**ASSIGNMENT:**
Look through the records below for the line holding "(1444.86 s)". Write it out exactly, with each following line through the line holding "(1450.26 s)".
╭─ RECORD SET
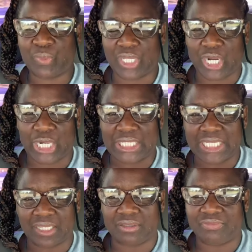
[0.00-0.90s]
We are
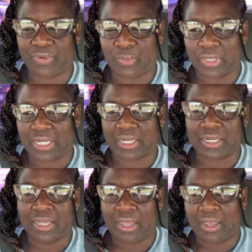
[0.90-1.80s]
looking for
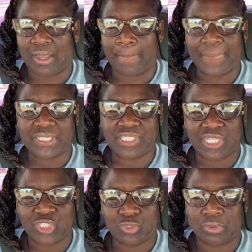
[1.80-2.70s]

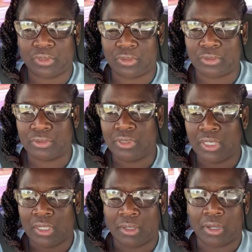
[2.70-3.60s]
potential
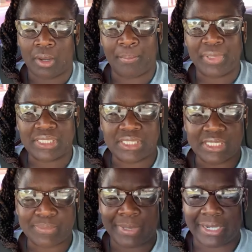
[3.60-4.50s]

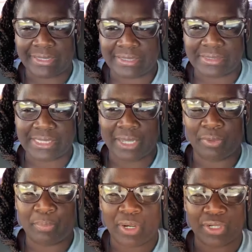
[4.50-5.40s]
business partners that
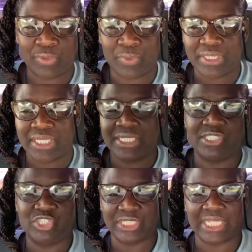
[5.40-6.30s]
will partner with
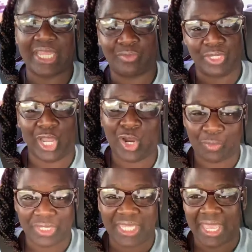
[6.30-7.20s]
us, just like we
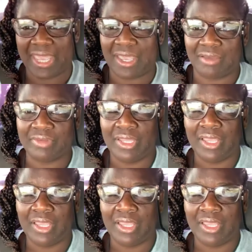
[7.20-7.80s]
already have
╰─
╭─ RECORD SET
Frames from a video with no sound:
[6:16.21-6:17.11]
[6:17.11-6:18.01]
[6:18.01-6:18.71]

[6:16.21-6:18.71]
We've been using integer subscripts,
╰─
╭─ RECORD SET
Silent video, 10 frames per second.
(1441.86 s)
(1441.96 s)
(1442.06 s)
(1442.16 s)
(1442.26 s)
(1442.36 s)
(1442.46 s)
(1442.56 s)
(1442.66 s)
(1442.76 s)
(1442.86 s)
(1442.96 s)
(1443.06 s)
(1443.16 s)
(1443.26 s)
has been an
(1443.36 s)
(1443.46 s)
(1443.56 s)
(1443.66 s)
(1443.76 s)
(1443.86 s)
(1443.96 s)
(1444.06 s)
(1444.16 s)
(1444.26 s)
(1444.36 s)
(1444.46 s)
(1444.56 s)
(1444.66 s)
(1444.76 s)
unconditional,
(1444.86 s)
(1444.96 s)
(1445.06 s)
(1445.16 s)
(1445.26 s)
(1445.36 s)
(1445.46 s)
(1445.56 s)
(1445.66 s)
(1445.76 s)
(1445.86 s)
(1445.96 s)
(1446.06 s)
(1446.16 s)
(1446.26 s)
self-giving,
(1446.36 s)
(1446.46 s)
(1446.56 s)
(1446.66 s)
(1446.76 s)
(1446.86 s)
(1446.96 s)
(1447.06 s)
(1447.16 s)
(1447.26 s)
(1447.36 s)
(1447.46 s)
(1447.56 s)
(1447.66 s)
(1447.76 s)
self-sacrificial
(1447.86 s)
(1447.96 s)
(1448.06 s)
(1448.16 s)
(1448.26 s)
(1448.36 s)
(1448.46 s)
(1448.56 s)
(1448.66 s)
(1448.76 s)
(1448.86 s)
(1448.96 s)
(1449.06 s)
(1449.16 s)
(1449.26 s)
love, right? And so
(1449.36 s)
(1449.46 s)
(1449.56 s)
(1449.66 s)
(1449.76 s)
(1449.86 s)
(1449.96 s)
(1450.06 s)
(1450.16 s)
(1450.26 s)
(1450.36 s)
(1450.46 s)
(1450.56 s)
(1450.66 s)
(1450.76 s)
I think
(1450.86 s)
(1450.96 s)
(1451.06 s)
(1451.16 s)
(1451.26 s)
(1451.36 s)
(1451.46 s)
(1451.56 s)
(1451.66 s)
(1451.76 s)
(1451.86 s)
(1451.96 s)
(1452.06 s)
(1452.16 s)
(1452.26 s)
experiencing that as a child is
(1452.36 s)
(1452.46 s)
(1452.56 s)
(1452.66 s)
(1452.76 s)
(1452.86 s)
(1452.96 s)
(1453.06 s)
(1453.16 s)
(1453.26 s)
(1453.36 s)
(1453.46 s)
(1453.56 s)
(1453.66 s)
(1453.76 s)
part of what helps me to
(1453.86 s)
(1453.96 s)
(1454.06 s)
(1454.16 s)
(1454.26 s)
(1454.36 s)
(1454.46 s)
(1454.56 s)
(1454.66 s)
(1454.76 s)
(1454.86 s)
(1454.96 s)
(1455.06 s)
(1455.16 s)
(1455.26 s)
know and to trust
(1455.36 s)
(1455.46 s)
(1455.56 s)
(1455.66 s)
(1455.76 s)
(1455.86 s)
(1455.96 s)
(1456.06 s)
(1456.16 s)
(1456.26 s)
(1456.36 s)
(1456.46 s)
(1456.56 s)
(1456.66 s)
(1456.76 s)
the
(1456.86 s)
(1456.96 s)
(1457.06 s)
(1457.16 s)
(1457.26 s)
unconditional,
╰─
**TASK RESPONSE:**
(1444.86 s)
(1444.96 s)
(1445.06 s)
(1445.16 s)
(1445.26 s)
(1445.36 s)
(1445.46 s)
(1445.56 s)
(1445.66 s)
(1445.76 s)
(1445.86 s)
(1445.96 s)
(1446.06 s)
(1446.16 s)
(1446.26 s)
self-giving,
(1446.36 s)
(1446.46 s)
(1446.56 s)
(1446.66 s)
(1446.76 s)
(1446.86 s)
(1446.96 s)
(1447.06 s)
(1447.16 s)
(1447.26 s)
(1447.36 s)
(1447.46 s)
(1447.56 s)
(1447.66 s)
(1447.76 s)
self-sacrificial
(1447.86 s)
(1447.96 s)
(1448.06 s)
(1448.16 s)
(1448.26 s)
(1448.36 s)
(1448.46 s)
(1448.56 s)
(1448.66 s)
(1448.76 s)
(1448.86 s)
(1448.96 s)
(1449.06 s)
(1449.16 s)
(1449.26 s)
love, right? And so
(1449.36 s)
(1449.46 s)
(1449.56 s)
(1449.66 s)
(1449.76 s)
(1449.86 s)
(1449.96 s)
(1450.06 s)
(1450.16 s)
(1450.26 s)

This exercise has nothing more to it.